The following is a repost of a blog post that originally was written for, and appeared on, http://www.datstat.com/blog.
Transformation of industries, and particularly widespread adoption of technological innovation, doesn’t happen spontaneously or without reason. There is too much resistance to overcome, too much love for the status quo. There has to be a precipitating circumstance, or root cause, driving the change.
Technological Disruption in the Legal Industry
For legal, that percipient was government-led investigations into corporate wrongdoings (thanks, Enron). An industry with more experience being the butt of a joke than the center of technological disruption, these investigations inadvertently led to a need for lawyers to adopt new technology.
Up to this point, the legal discovery process involved paper documents only. However, the vast trove of content within emails and other electronic files suddenly became important pieces of evidence for these investigations. The volume of content that had to be extracted, analyzed, and produced to opposing counsel was on a scale they simply weren’t ready for.
As Chief Technology Officer at EED , I was on the front lines reshaping this process. We built systems that processed unstructured data and could scale to handle the unimaginable volume of content that needed to be collected and reviewed. I saw technology averse professionals embrace software as the only answer to a very real, and seemingly insurmountable obstacle to their success.
Today, the need to aggregate information from multiple sources to drive insights and outcomes is widespread. Unlike the disruption for the legal sector, these information, or big data, initiatives are focused on creating exceptional consumer experiences and saving lives.
Disrupting Healthcare: History Repeats Itself
I can’t help but draw parallels between the challenges faced in legal and the challenges we face in healthcare. Another industry resistant to change, for one reason or another; an industry where the stakes are extremely high, and where trillions of dollars, are at stake.
The healthcare landscape has changed dramatically over the last half century. The bulk of care has transitioned from the treatment of acute / infectious disease to the treatment and management of chronic illness. According to the CDC, almost 86% of today’s healthcare costs are associated with caring for those with chronic conditions.
While the need has transitioned, on the whole, the approach to care (and paying for it!) has not. The current system was built around the concept of curing a specific disease and acute condition. These are episodic moments of care, resulting in a few data points around one specific detail of a patient’s health.
Chronic Diseases: A Different Set of Challenges
Chronic diseases pose a completely different set of challenges to the system. These conditions are complex beasts, with no discernible beginning, and no determinable end. They have no single, identifiable cause, no targeted treatment course, and they are influenced by complex internal and external factors.

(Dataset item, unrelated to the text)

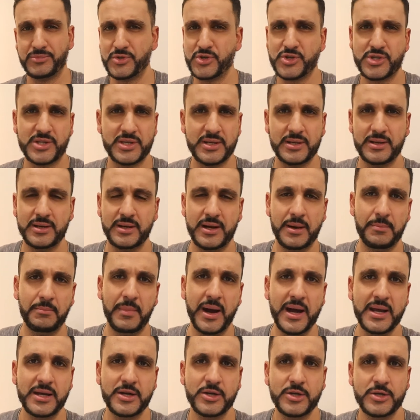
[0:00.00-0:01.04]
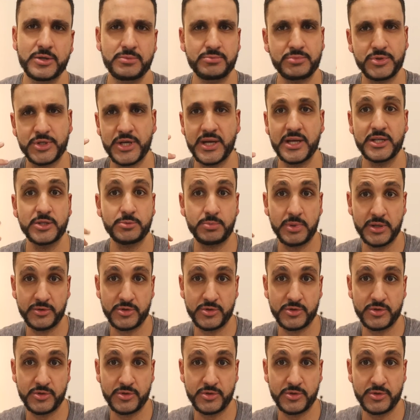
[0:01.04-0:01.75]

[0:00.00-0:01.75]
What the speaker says: just a minor change,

According to the CDC, almost half of Americans suffer from at least one chronic disease. Patients 65 and over show an even more startling trend with over half of them suffering from multiple chronic conditions. The costs associated with caring for a person with chronic conditions is estimated at 3 times higher than someone without.
[Tweet “The costs associated w/ caring for a patient with #chronicdiseases is ~3x higher.”]

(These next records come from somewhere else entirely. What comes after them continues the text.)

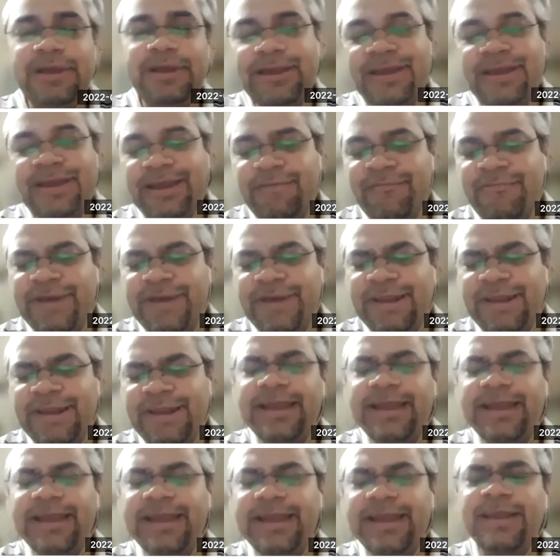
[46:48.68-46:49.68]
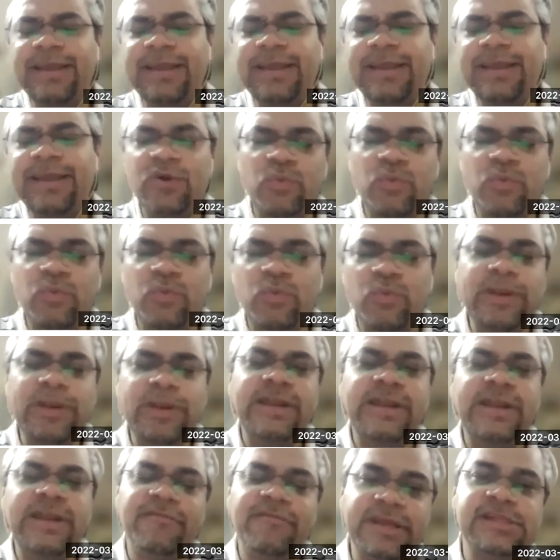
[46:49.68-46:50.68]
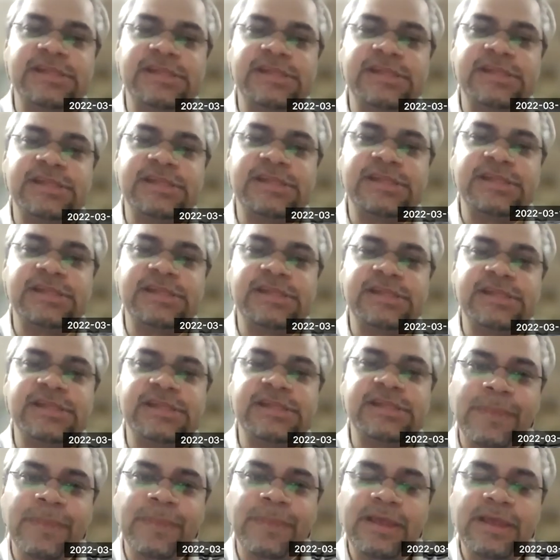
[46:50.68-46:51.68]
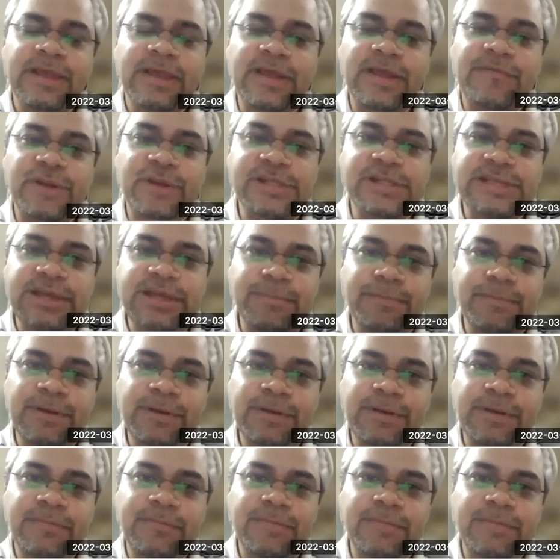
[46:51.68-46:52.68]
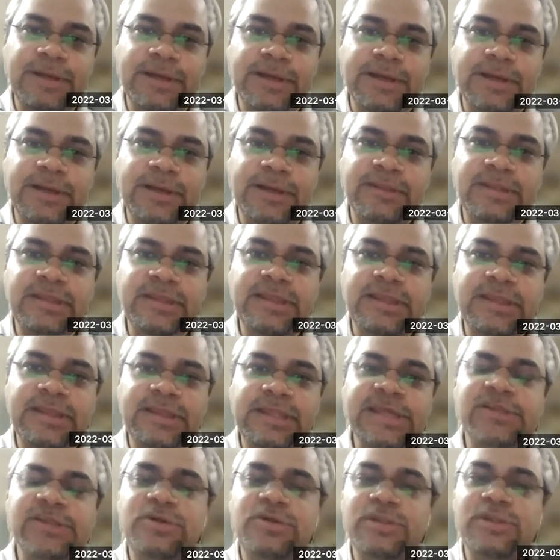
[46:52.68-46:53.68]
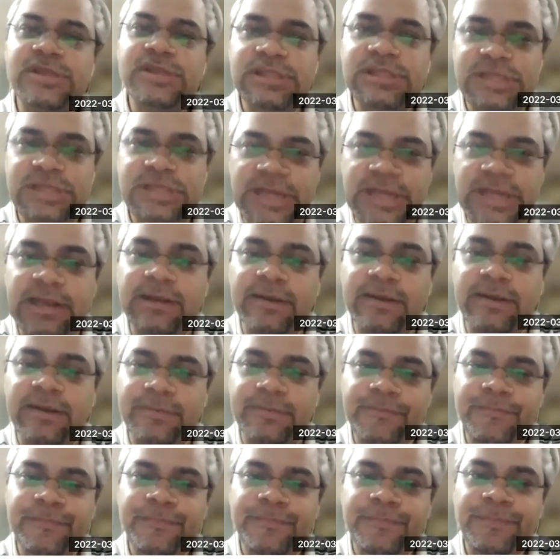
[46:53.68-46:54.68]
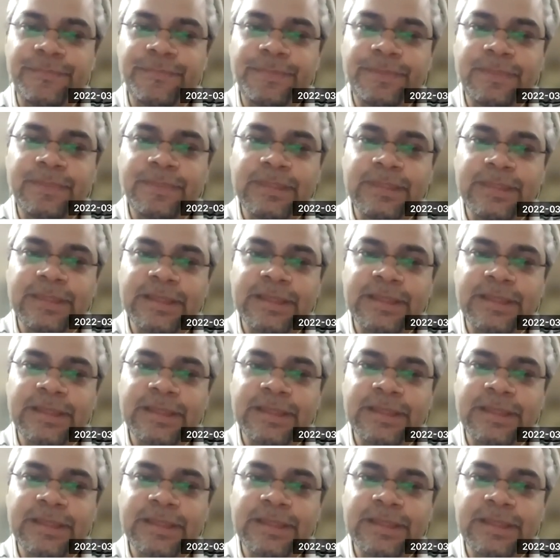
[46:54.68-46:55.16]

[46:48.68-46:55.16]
innovative ways, right, online. For example, things on sale.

You can see the problem here: a massive aging population, rampant growth in the rate of chronic illness and a healthcare system that was constructed to solve a completely different problem set.
Improving Outcomes Begins with Measurement
The healthcare system and providers need to begin understanding these conditions on a granular level. This means measurement and gathering more information on patients. It means beginning to identify questions that need answers and the outcomes that need to be continuously measured to answer those questions. With more information and data points, providers can understand their patients’ chronic conditions better. They can make better informed, data-driven decisions and begin personalizing care treatments.
>Similar to the legal sector’s need to mine data from emails and other electronic content, healthcare needs to begin thinking seriously about how they’re going to capture data from non-traditional sources outside of the clinic. They need to begin thinking how to move from paper to electronic mediums. A technological disruption, as witnessed in industries across the board, can help them accomplish this.
The healthcare system as it lives and breathes today is fragmented and unprepared for the tsunami already reaching its shores. It is improperly constructed to handle the majority of patients and cases it will see day in and day out. It is unprepared to begin gathering the data needed to improve the outcomes of these patients.
Please don’t get me wrong, the system is filled with passionate, caring, and well-intentioned individuals who head to work every day looking to positively impact the lives of their patients. It isn’t their fault that the system is constructed as it is. It is simply the existing framework – a framework which constrains them.